Plus holiday destinations you can add to your must-go list.

Hotel Les Roches Rouges, dubbed the modern interpretation of Fizgerald’s vision of the Riviera. (Photo: Hotel Les Roches Rouges)

Travellers’ habits are rapidly changing as more emphasis are placed on wellness, affordability and the environmental impact of our stay. Find out what’s taking off around the world and the trends everyone will be jumping on this year.

Maximising the mini breaks
2019 has been touted as the year of ‘bite-sized travel’, which means squeezing quality holidays into shorter time frames. Travel apps are making booking flights, transport and accommodation much easier, prompting travellers to ditch long vacations in favour of short getaways. The latter also gives rise to unusual accommodation options such as pods, yurts and rainforest tree houses.

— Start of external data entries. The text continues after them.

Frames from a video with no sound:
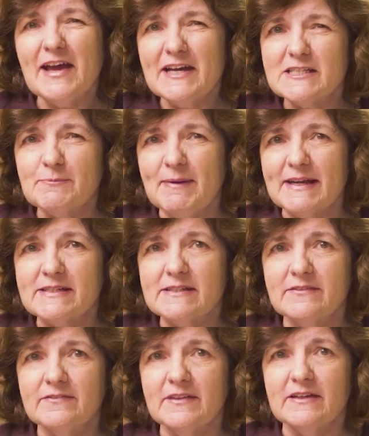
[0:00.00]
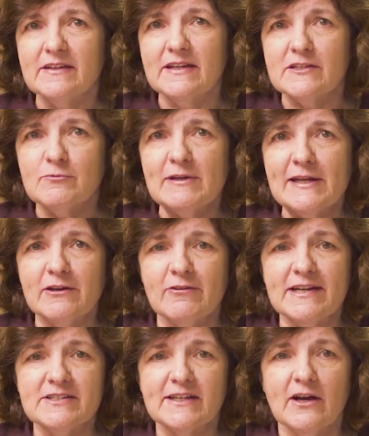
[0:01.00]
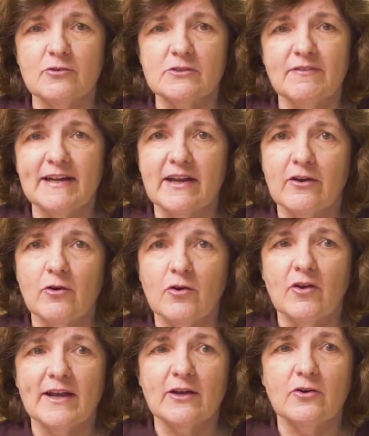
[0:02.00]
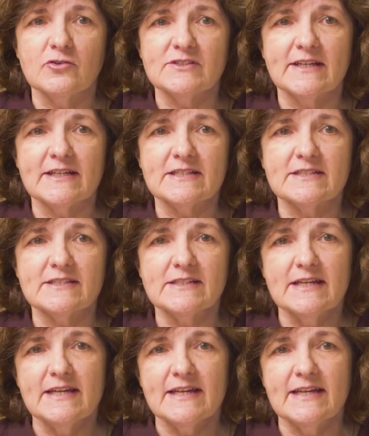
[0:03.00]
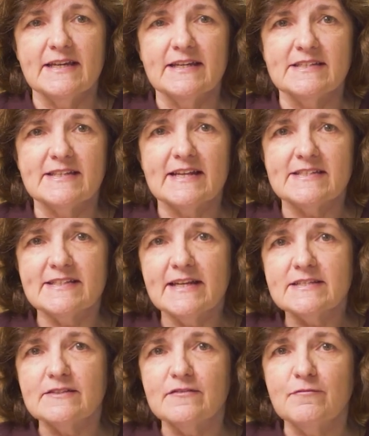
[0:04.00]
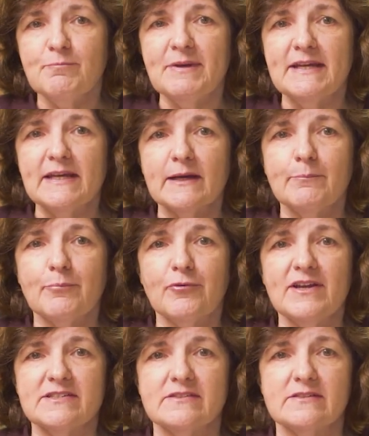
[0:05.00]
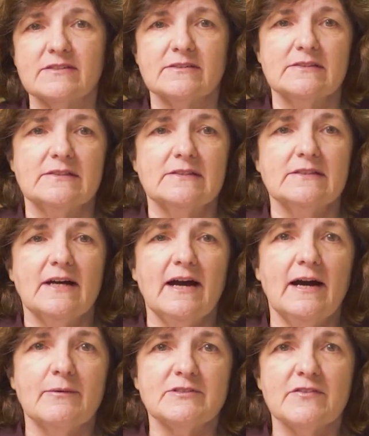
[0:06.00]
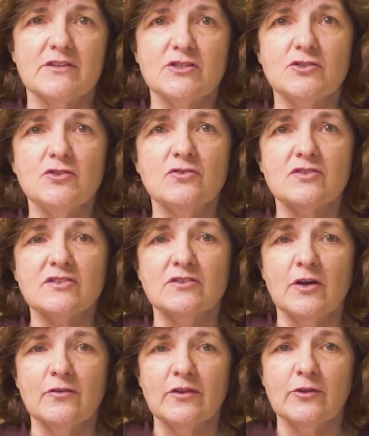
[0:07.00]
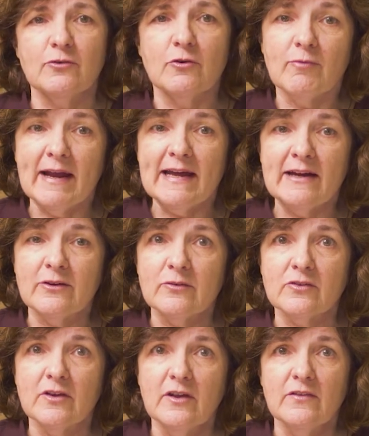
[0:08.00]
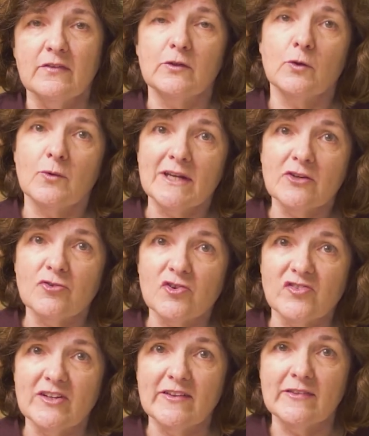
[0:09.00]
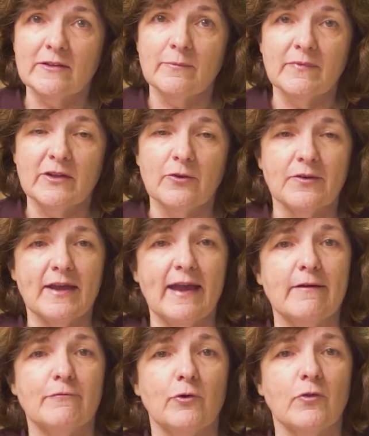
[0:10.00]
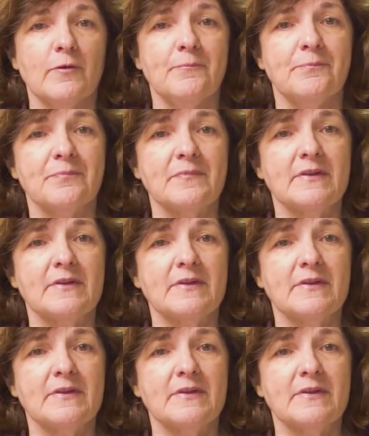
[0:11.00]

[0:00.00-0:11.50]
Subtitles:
aspect that it's really great to cultivate in online contexts is that sense of being present, so that students know that you're around, that you're interested in them, that you care for them.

Sekeping Jugra in Old Klang Road

TRY THIS: Brought to you by same people behind Sekeping Serendah, Sekeping Jugra in Old Klang Road consists of eight courtyards surrounding a quaint single-storey house built in the 1950s. There’s also a pool and roof farm where guests are welcomed to plant and pick their own food. For something closer to nature, Parallel Aurora Cabins in Sungai Lembing, Pahang allows you to wind down with a spectacular forest view. The individual cabins are perfect for couples who prioritise privacy.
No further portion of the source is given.